Seoul has long proven itself as a direct party to the armistice.

South Korean troops have played a central role in observing and implementing the agreement in border areas. A two-star South Korean general has led the U.N. Military Armistice Commission since 1991.

As a key party to it, it participated in a political meeting over a durable peace in 1954. It also was a key party of the four-way forum ― involving the two Koreas, the U.S. and China ― over a peace mechanism and tension reduction from 1997 to 1999.

Tough road to peace regime

All parties to the armistice have explored ways to build a peace system on the peninsula. But their efforts have failed. Differences over how to negotiate a deal and what conditions Pyongyang should meet to initiate peace talks have derailed those efforts.

The North has sought a peace treaty to replace the armistice in a move that Seoul and Washington suspect is intended to pressure the U.S. to withdraw its forces from the peninsula, remove its promise of nuclear protection for the South and stop the allied military drills targeting the North.
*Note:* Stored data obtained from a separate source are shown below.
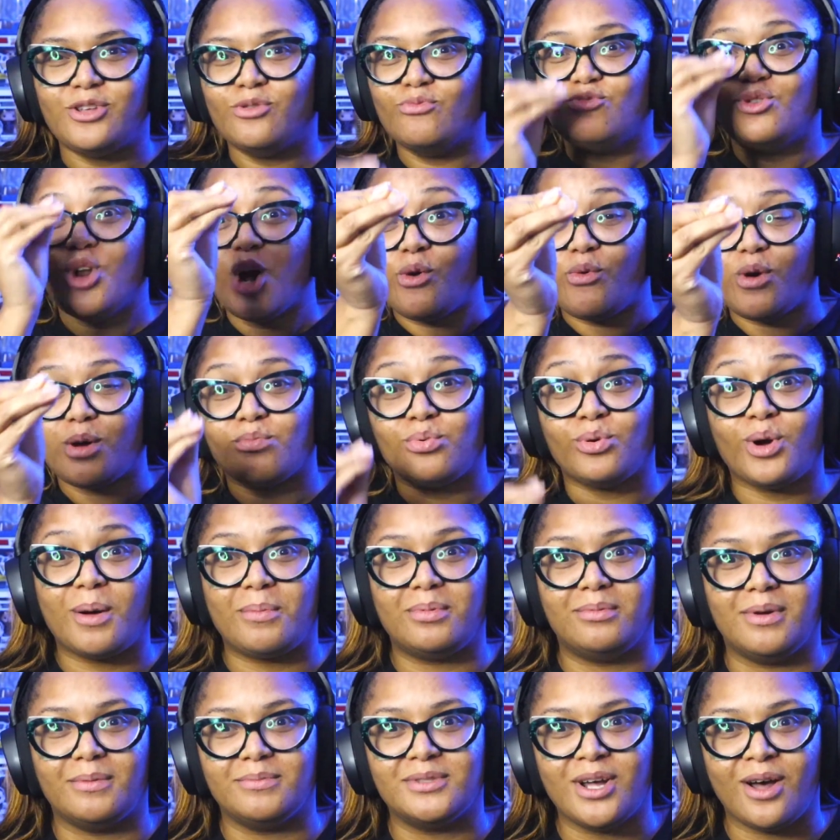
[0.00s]
you know what
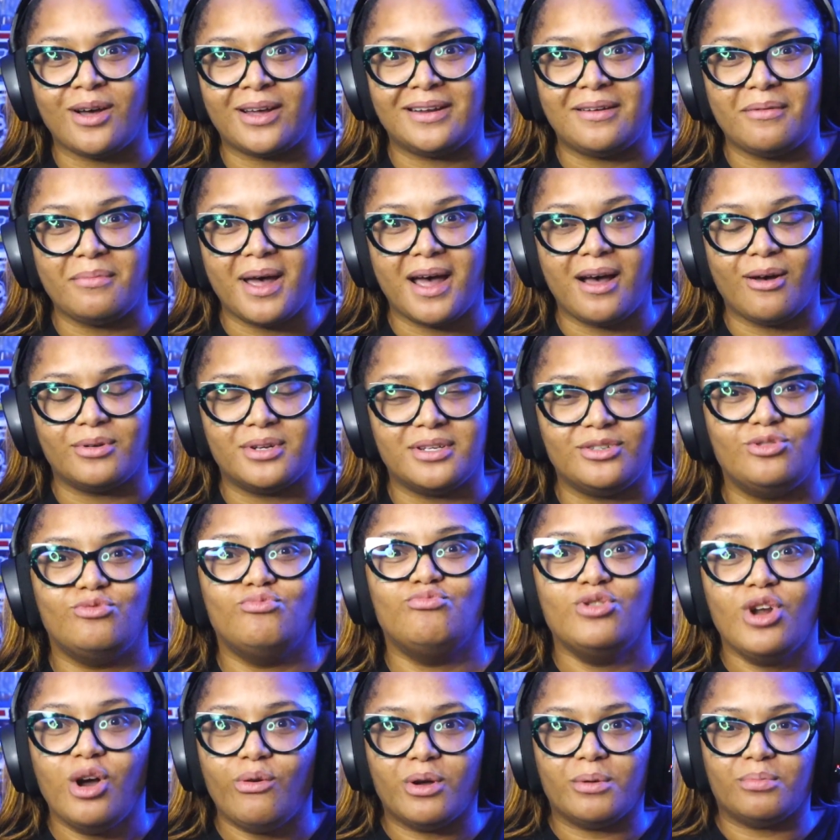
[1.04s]
problem I'm talking about. You
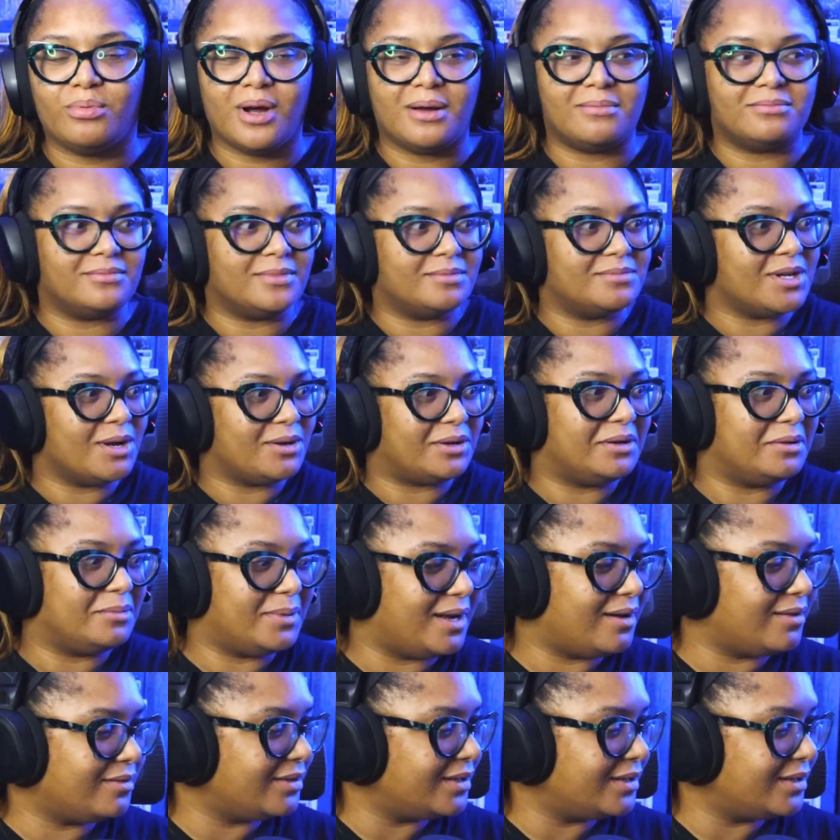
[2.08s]
know what problem I'm talking about.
Washington and Seoul have consistently urged Pyongyang to take meaningful steps toward denuclearization before any negotiations on a peace treaty and improved relations.

But Pyongyang insists a peace treaty should be inked before its denuclearization. It argues it would continue to maintain its “nuclear deterrent” to protect itself from what it calls the hostile U.S. policy toward it and outside nuclear threats. It also says denuclearization should come not just in the North but in the entire peninsula, apparently suggesting that the U.S. remove its nuclear protection for the South.

After three nuclear tests, Pyongyang now claims to be a nuclear-armed state, and demands it and the U.S. hold talks over nuclear arms reduction rather than peninsular denuclearization.

“What Pyongyang wants is beyond just signing the peace treaty with the U.S. It wants the pullout of the U.S. troops here so that it can threaten the South ― as it pleases ― with its nuclear arsenal, and then, it can push for a reunification according to its terms,” said Kim of Sungshin Women’s University.

“The armistice is to ensure the minimum level of peace, but the North has threatened to scrap even the armistice. Having said this, would a peace treaty with the North be helpful to ensure peace here?”

Concerned parties to the armistice have discussed the issue of building a peace system many times ― at the Geneva meeting in 1954, inter-Korean high-level talks in 1992, four-party talks involving the two Koreas, the U.S. and China from 1991 through 1996 and six-party talks including Russia and Japan and the second inter-Korean summit in 2007.